What is being asked:
Find the line below with "[0:02.50-0:03.00]". Print it and every line after it exactly, through the last line, leaving out the pictures.
[Entries shown — start]
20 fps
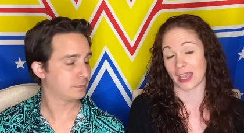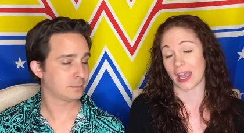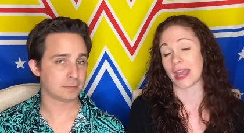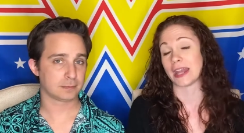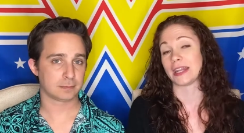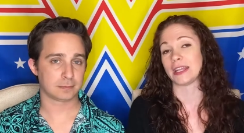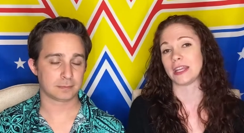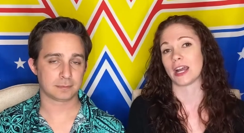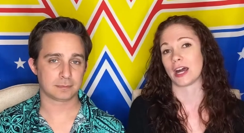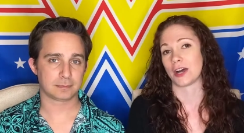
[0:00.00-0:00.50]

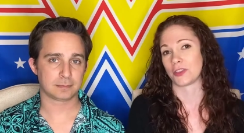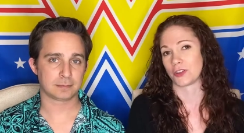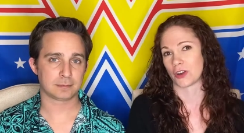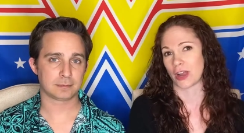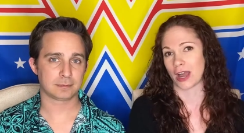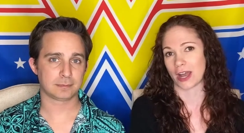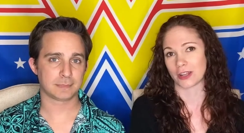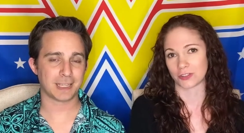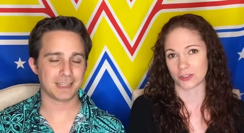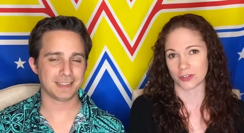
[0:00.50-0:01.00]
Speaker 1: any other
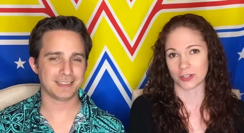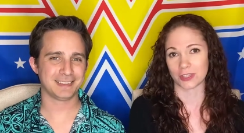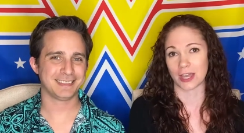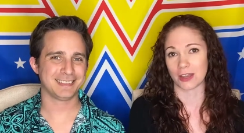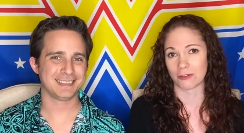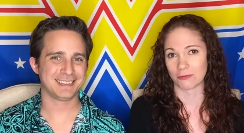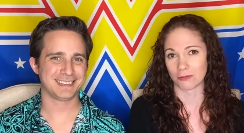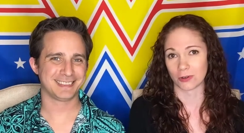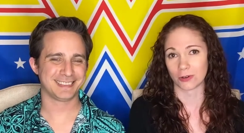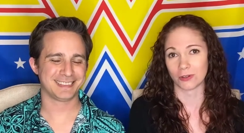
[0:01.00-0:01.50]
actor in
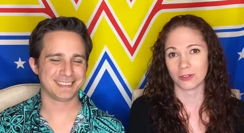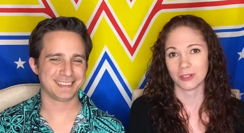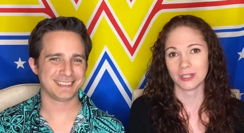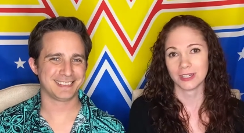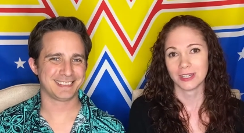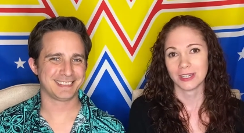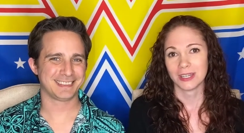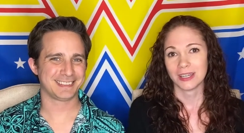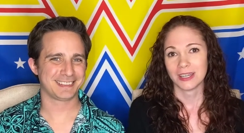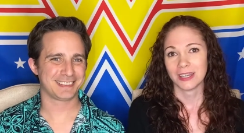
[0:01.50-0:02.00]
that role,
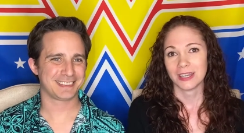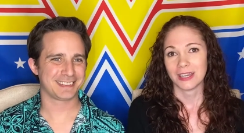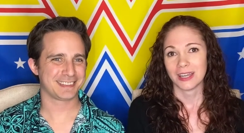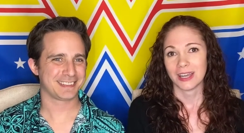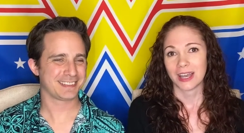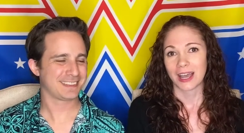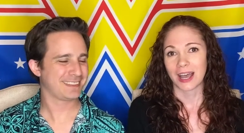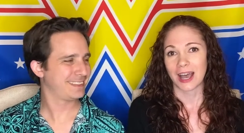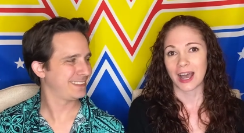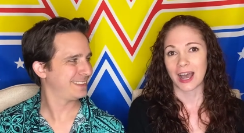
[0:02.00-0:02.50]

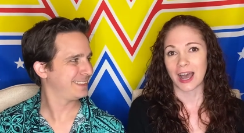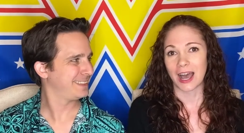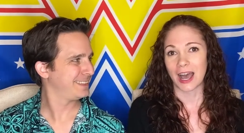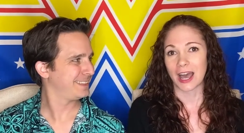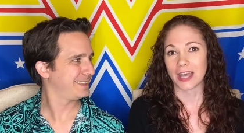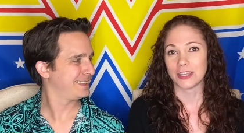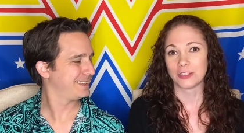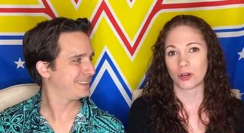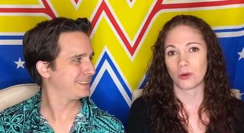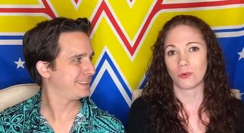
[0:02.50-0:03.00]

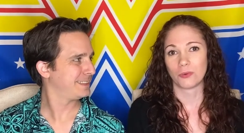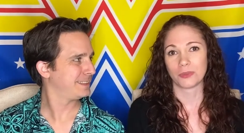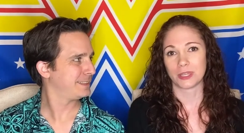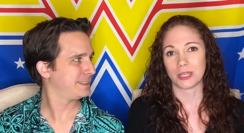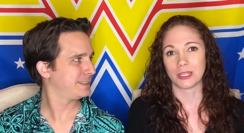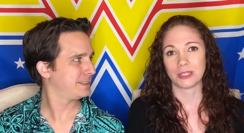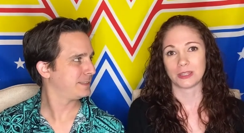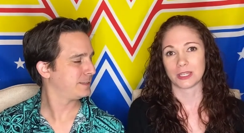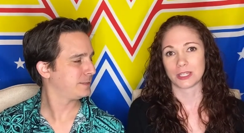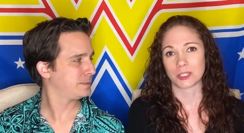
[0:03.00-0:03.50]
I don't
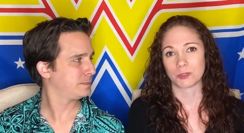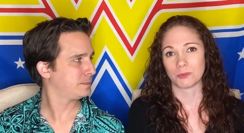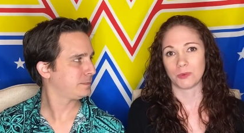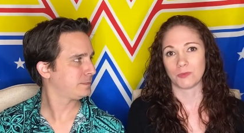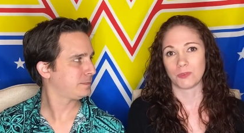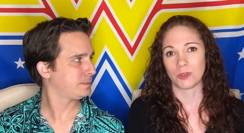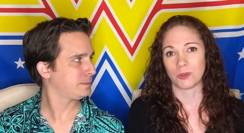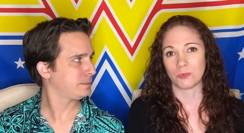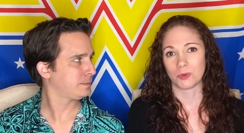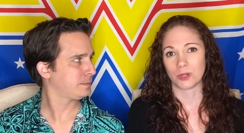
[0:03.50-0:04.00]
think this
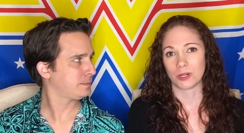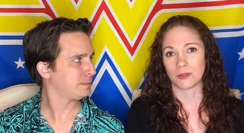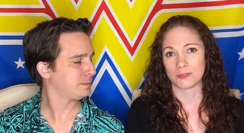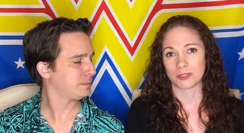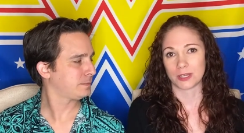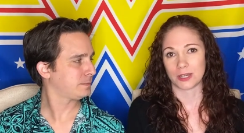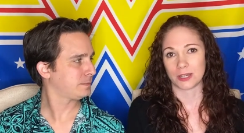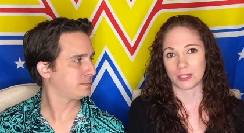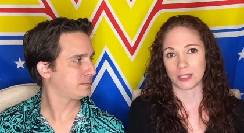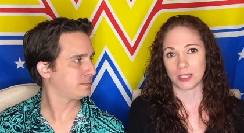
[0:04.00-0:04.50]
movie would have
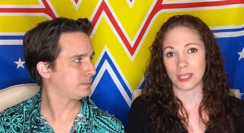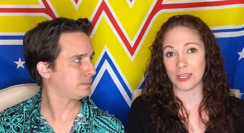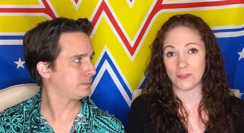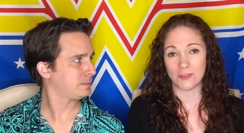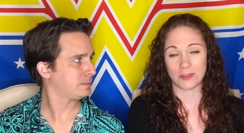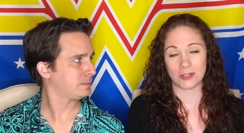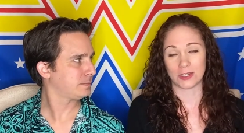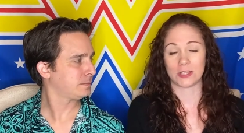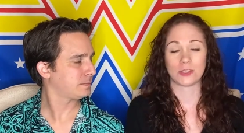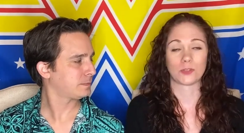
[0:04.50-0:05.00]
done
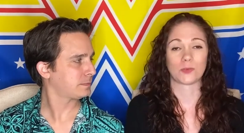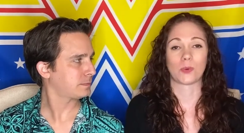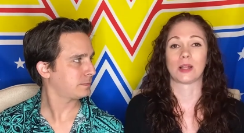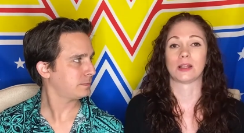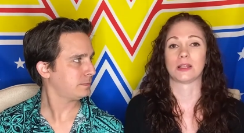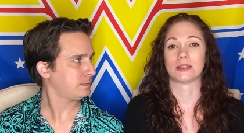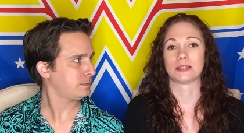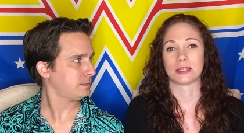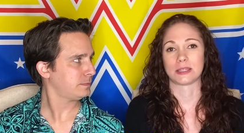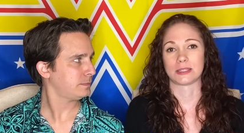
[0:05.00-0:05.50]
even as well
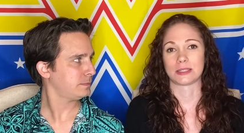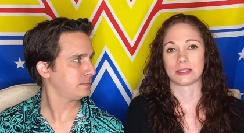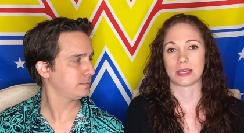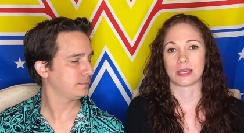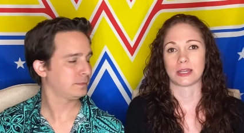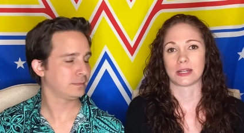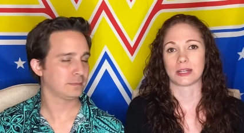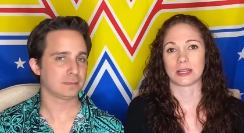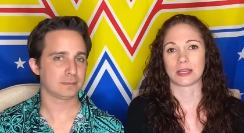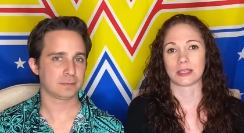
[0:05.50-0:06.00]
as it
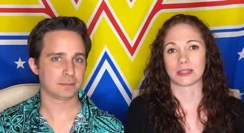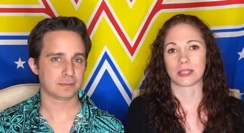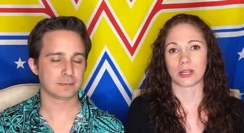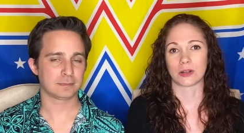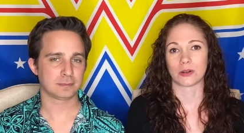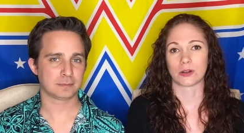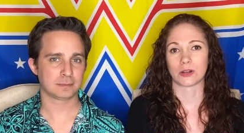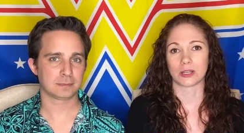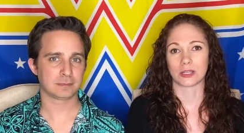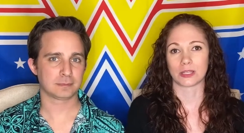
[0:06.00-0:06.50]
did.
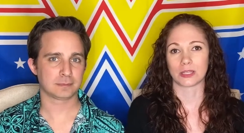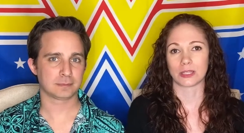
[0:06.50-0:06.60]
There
[Entries shown — finish]
Solution to the exercise:
[0:02.50-0:03.00]

[0:03.00-0:03.50]
I don't
[0:03.50-0:04.00]
think this
[0:04.00-0:04.50]
movie would have
[0:04.50-0:05.00]
done
[0:05.00-0:05.50]
even as well
[0:05.50-0:06.00]
as it
[0:06.00-0:06.50]
did.
[0:06.50-0:06.60]
There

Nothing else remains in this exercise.